Herbal medicine has been used for centuries to heal the body, mind and soul. Today it is making a comeback in popularity as more people look for natural alternatives to conventional pharmaceuticals.
Fortunately, herbal remedies are not difficult to find; they can be found at most health food stores or ordered online. Some of these remedies are tinctures and extracts that come from herbs and plants like lavender, eucalyptus, peppermint oil, ginger root extract, hemp — just about any herb or plant you can imagine!
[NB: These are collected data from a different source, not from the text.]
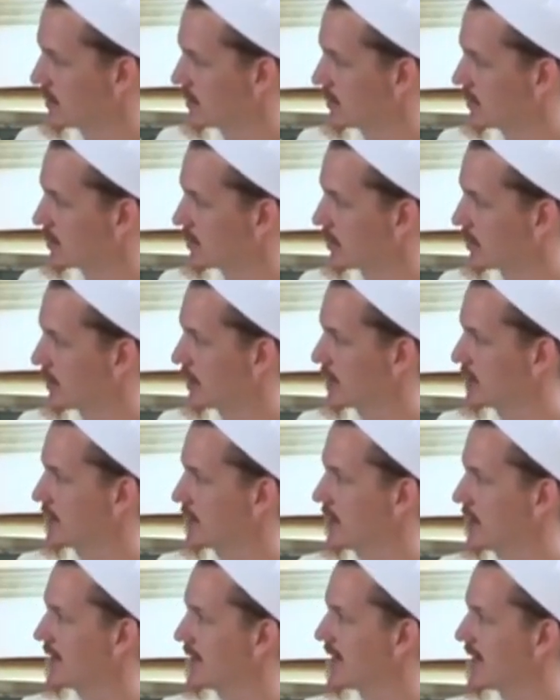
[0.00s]
So Allah
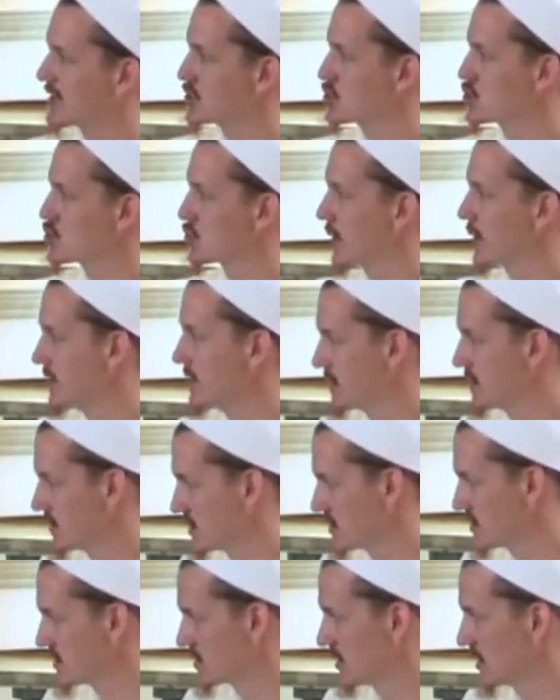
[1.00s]
Ta'ala has
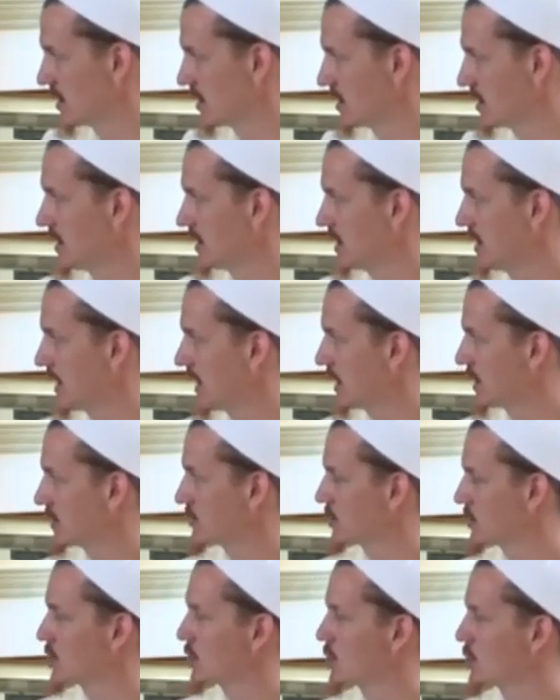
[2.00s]
traits, that he
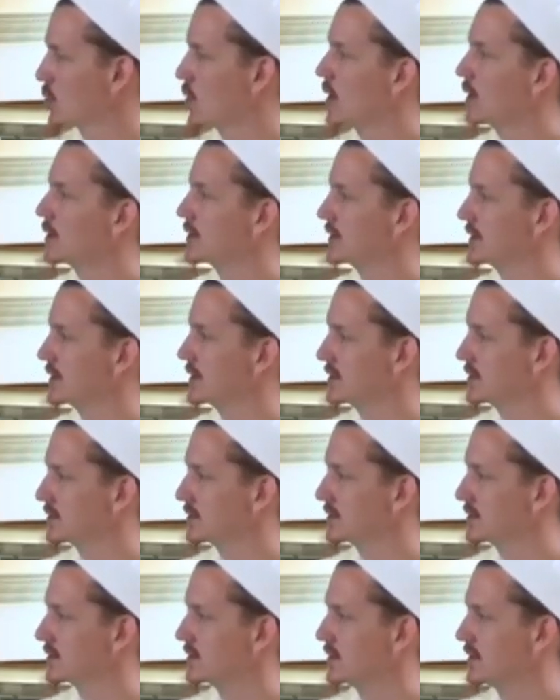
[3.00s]
has
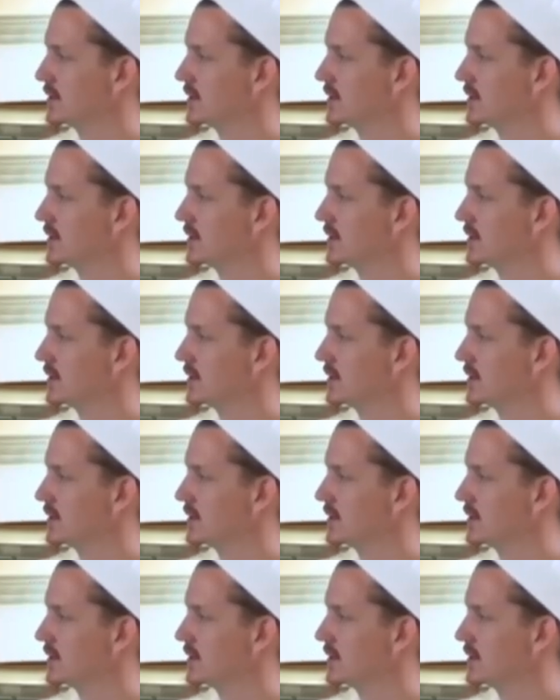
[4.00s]
qualities.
Tinctures and extracts are very different substances with their own benefits. This article will explore the differences between them so that readers can better understand which one might work best for them: tincture vs. extractions. Then, after you’re done reading, you’ll not only know the difference between CBD tinctures and lavender extracts, but you’ll be able to decide which is most appropriate for you. Once you better understand these differences and benefits, you can browse high-quality options that best suit your needs from sites like The Green Claw.
A Brief History of Herbal Medicine
Tinctures and extracts have been used in herbal medicine since ancient times. According to herbalist David Winston, tinctures have been used since the Egyptians discovered their healing properties. No doubt it coincided with the discovery of alcohol, a key ingredient.
Today, herbal medicine is still a prevalent alternative treatment for many ailments because it addresses the body on a systemic level rather than a symptomatic level, as modern medicine does. This is why herbalists and other alternative and Eastern medicine practitioners have used tinctures and extracts for centuries to help treat many physical conditions like respiratory problems, digestive issues, skin disorders, circulatory issues and many others.
A tincture is a liquid created from extracting herbs with alcohol. They are used for medical purposes in many countries around the world. The alcohol that is used often comes from wine, liquor or other distilled beverages. These tinctures are generally used to treat conditions including the common cold, flu symptoms and various types of pain.
Tinctures are in fact made with alcohol. People usually need less to see results when using a tincture because the tincture’s alcohol retains the plant’s essence. This makes it easier for your body to absorb the herb and its benefits.
Since tinctures are made of a liquid, the herbs used must first be soaked in them. The more herbs used in making a tincture, the more alcohol you will need to cover them, though this has the potential for a more potent end product. The alcohol acts as a solvent and breaks down the chemical constituents found in the plants.
Tinctures are generally taken by mouth. In some cases, to take a tincture, you should pour it onto a teaspoon and swallow it. But it is more common for them to come with a dropper. Since tinctures are potent, often not much is needed. Occasionally, only a few drops might be needed,as with various CBD products such as CBD oil tinctures.
Many plant parts are used to make tinctures, including bark, berries, leaves, flowers, roots and stems. Each herb and plant has its own benefits. In addition, a tincture can have secondary effects, such as boosting your immune system or aiding digestion.
When you want to take it orally, a tincture is absorbed quickly and efficiently by your body if placed under the tongue. This is called sublingual dosing. The soft tissue under your tongue allows the active ingredients of the tincture to get to work fast.
Extracts differ from tinctures because they use a non-alcohol liquid solvent to extract the active ingredients from herbs. These liquids can vary, but they commonly include glycerin, vinegar or water. Because extracts need more plant matter to achieve the same effect as tinctures, they also tend to be more expensive and often require a more extended steeping period to get the best outcome.
Some advantages of using an extract over a tincture are that extracts have a longer shelf life. In addition, alcohol makes tinctures taste stronger, whereas extracts are diluted with a less harsh liquid solvent. This makes them more palatable than tinctures and more appropriate for children as well.
Non-Medicinal Uses of Tinctures and Extracts
Tinctures and extracts can also be used for non-medicinal purposes. For example, many people use extracts to make perfumes and scents. Tinctures and extracts are also used for culinary purposes like in cooking or seasoning a dish. Furthermore, tinctures and extracts can be used as an additive to beverages such as cocktails or flavored water, which is why you often see them sold at grocery stores.
The primary purpose of tinctures and extracts is to create a more potent form of the herb so that those taking them can get the benefits in a simple, effective and practical way.
In doing so, it’s essential to be mindful of any side effects or interactions between different tinctures and extracts. For example, if you use a tincture for anxiety relief, ensure that the extract or supplement is not sleep-inducing. If you end up using too much of it, it could cause an adverse reaction that day, such as grogginess. This has been known to happen with valerian root tinctures, as an example.
With prolonged use, there may be some side effects from the tincture as well. Be mindful of how long each has been used before trying another, and always be aware of any changes in your body.
Herbs are an excellent resource for many different reasons. They increase the body’s immune system, boost metabolism and energy, help with sleep and focus, decrease anxiety, promote relaxation and wellness in general. Tinctures and extracts are a great way of unlocking those benefits! Now that you fully understand the differences and benefits, you can find the best products for your own unique needs.